* Exercise objective
Repeat the data that follows, word for word, without the images.

** Excerpted records follows **

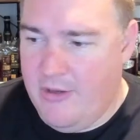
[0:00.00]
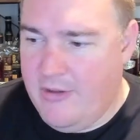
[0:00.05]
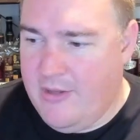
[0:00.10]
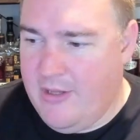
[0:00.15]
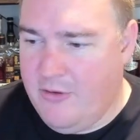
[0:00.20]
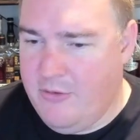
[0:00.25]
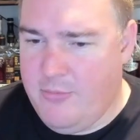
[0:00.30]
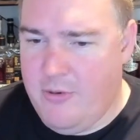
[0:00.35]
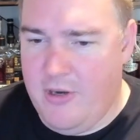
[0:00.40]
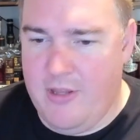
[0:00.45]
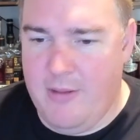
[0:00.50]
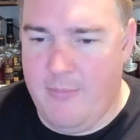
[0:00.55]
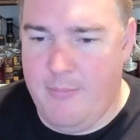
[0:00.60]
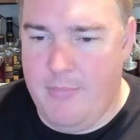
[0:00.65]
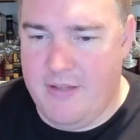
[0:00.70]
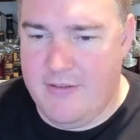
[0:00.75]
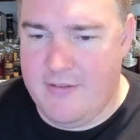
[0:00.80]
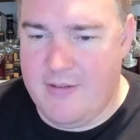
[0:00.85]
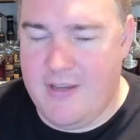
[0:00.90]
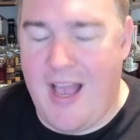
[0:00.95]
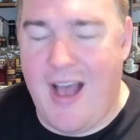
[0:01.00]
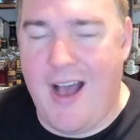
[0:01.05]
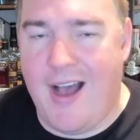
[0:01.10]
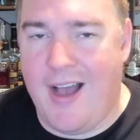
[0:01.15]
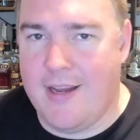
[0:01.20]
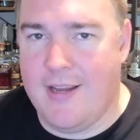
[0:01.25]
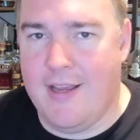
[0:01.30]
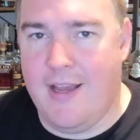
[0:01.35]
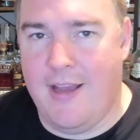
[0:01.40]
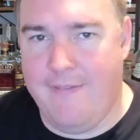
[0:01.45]
That was probably the best
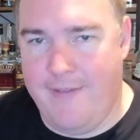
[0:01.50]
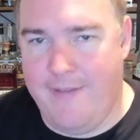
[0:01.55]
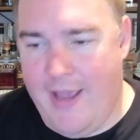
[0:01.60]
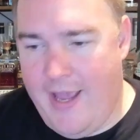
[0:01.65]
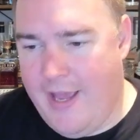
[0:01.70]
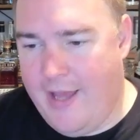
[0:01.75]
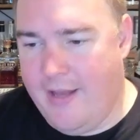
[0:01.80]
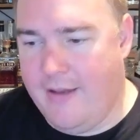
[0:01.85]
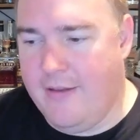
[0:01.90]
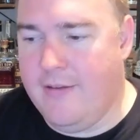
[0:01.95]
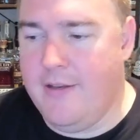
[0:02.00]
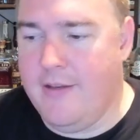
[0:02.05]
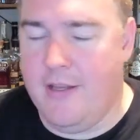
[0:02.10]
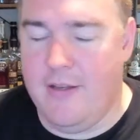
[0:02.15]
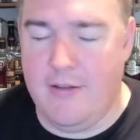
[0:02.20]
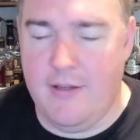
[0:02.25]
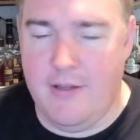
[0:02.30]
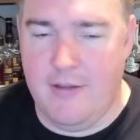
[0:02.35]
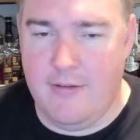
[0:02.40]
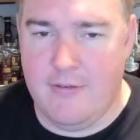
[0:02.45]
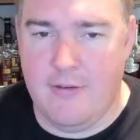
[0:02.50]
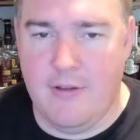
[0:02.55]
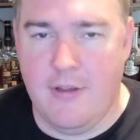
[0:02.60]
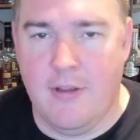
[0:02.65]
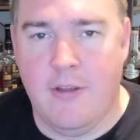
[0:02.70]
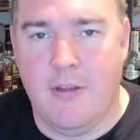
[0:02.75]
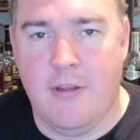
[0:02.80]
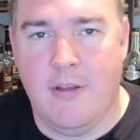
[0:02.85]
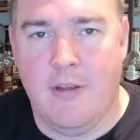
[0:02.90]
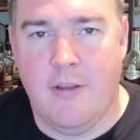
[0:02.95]
KoK I've had, at least
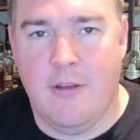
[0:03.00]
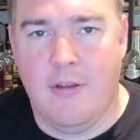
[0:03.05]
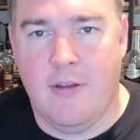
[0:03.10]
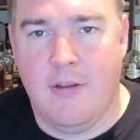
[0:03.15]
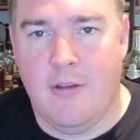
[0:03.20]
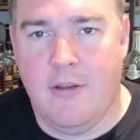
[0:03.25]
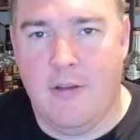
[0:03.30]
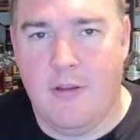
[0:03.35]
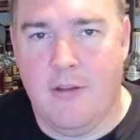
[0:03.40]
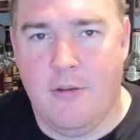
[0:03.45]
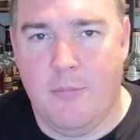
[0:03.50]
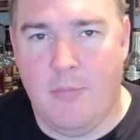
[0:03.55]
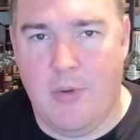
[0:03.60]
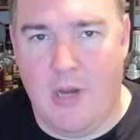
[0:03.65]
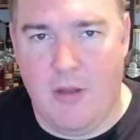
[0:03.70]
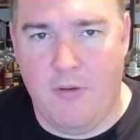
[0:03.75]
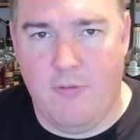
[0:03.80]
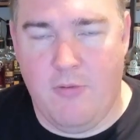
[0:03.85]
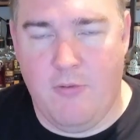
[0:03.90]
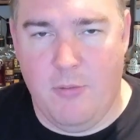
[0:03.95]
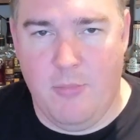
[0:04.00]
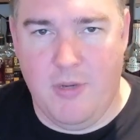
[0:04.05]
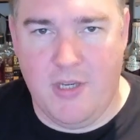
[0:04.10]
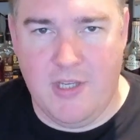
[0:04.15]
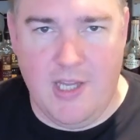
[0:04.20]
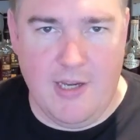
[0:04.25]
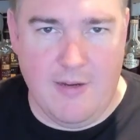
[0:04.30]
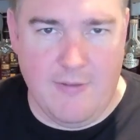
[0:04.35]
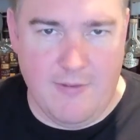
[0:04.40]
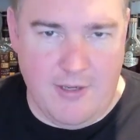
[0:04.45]
Brown Forman
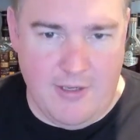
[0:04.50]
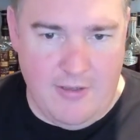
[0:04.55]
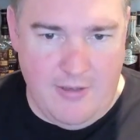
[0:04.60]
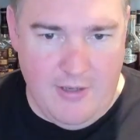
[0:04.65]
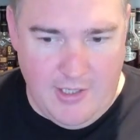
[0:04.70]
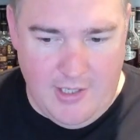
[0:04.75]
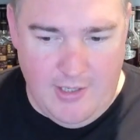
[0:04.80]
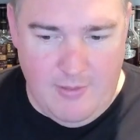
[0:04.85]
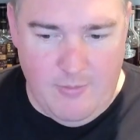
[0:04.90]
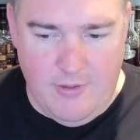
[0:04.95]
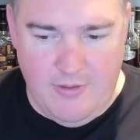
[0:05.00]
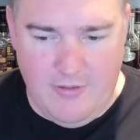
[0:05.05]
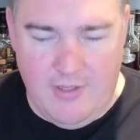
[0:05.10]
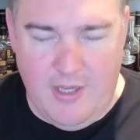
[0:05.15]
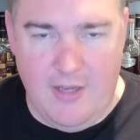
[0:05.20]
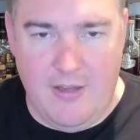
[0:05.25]
King of Kentucky whiskey.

** End of Excerpted records **

* Response to the exercise
[0:00.00]
[0:00.05]
[0:00.10]
[0:00.15]
[0:00.20]
[0:00.25]
[0:00.30]
[0:00.35]
[0:00.40]
[0:00.45]
[0:00.50]
[0:00.55]
[0:00.60]
[0:00.65]
[0:00.70]
[0:00.75]
[0:00.80]
[0:00.85]
[0:00.90]
[0:00.95]
[0:01.00]
[0:01.05]
[0:01.10]
[0:01.15]
[0:01.20]
[0:01.25]
[0:01.30]
[0:01.35]
[0:01.40]
[0:01.45]
That was probably the best
[0:01.50]
[0:01.55]
[0:01.60]
[0:01.65]
[0:01.70]
[0:01.75]
[0:01.80]
[0:01.85]
[0:01.90]
[0:01.95]
[0:02.00]
[0:02.05]
[0:02.10]
[0:02.15]
[0:02.20]
[0:02.25]
[0:02.30]
[0:02.35]
[0:02.40]
[0:02.45]
[0:02.50]
[0:02.55]
[0:02.60]
[0:02.65]
[0:02.70]
[0:02.75]
[0:02.80]
[0:02.85]
[0:02.90]
[0:02.95]
KoK I've had, at least
[0:03.00]
[0:03.05]
[0:03.10]
[0:03.15]
[0:03.20]
[0:03.25]
[0:03.30]
[0:03.35]
[0:03.40]
[0:03.45]
[0:03.50]
[0:03.55]
[0:03.60]
[0:03.65]
[0:03.70]
[0:03.75]
[0:03.80]
[0:03.85]
[0:03.90]
[0:03.95]
[0:04.00]
[0:04.05]
[0:04.10]
[0:04.15]
[0:04.20]
[0:04.25]
[0:04.30]
[0:04.35]
[0:04.40]
[0:04.45]
Brown Forman
[0:04.50]
[0:04.55]
[0:04.60]
[0:04.65]
[0:04.70]
[0:04.75]
[0:04.80]
[0:04.85]
[0:04.90]
[0:04.95]
[0:05.00]
[0:05.05]
[0:05.10]
[0:05.15]
[0:05.20]
[0:05.25]
King of Kentucky whiskey.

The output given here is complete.